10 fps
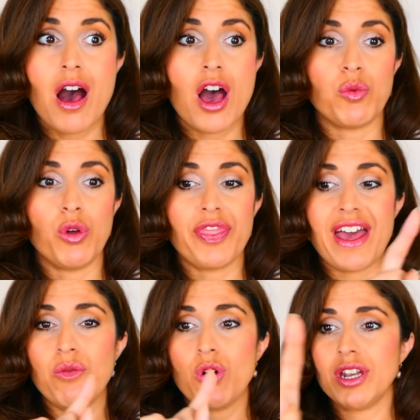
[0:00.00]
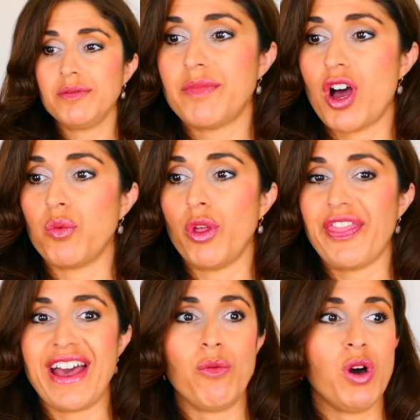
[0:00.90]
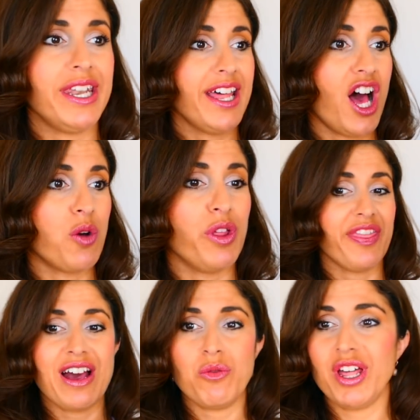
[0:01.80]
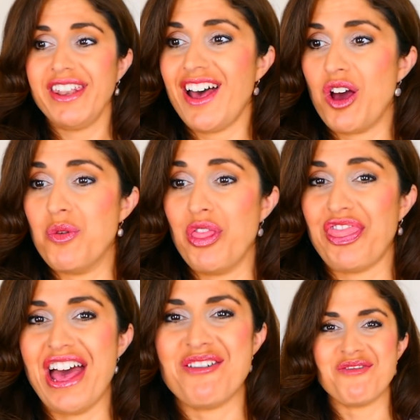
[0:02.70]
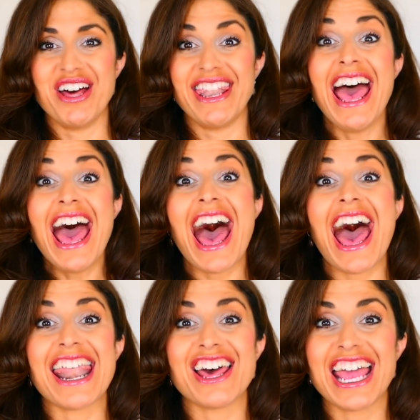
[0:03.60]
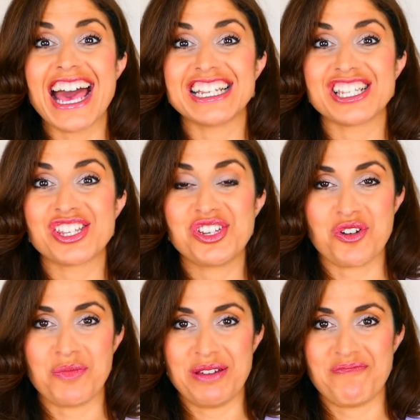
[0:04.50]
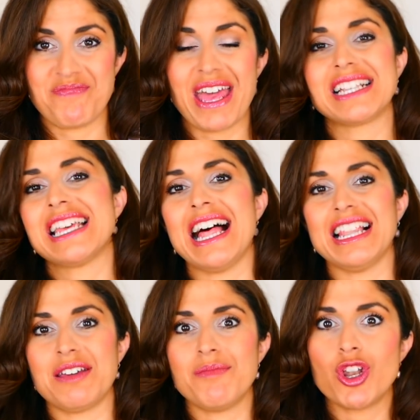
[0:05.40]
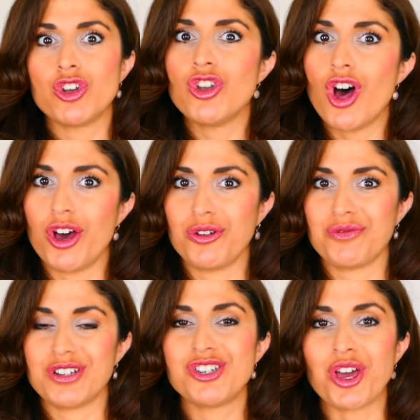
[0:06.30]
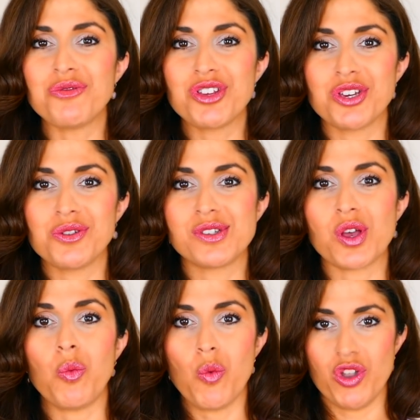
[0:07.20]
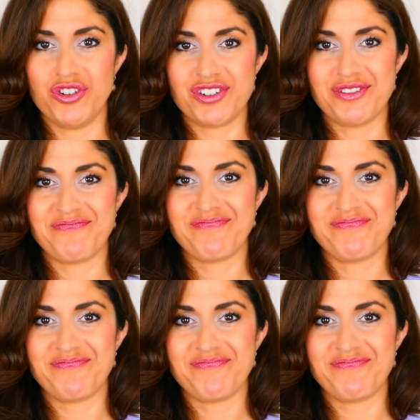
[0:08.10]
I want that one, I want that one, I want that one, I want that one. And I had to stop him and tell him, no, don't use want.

▸ **Work order**: From the first line to the last, repeat the data above exactly and leave the pictures out.

▸ **Answer for this exercise**:
10 fps
[0:00.00]
[0:00.90]
[0:01.80]
[0:02.70]
[0:03.60]
[0:04.50]
[0:05.40]
[0:06.30]
[0:07.20]
[0:08.10]
I want that one, I want that one, I want that one, I want that one. And I had to stop him and tell him, no, don't use want.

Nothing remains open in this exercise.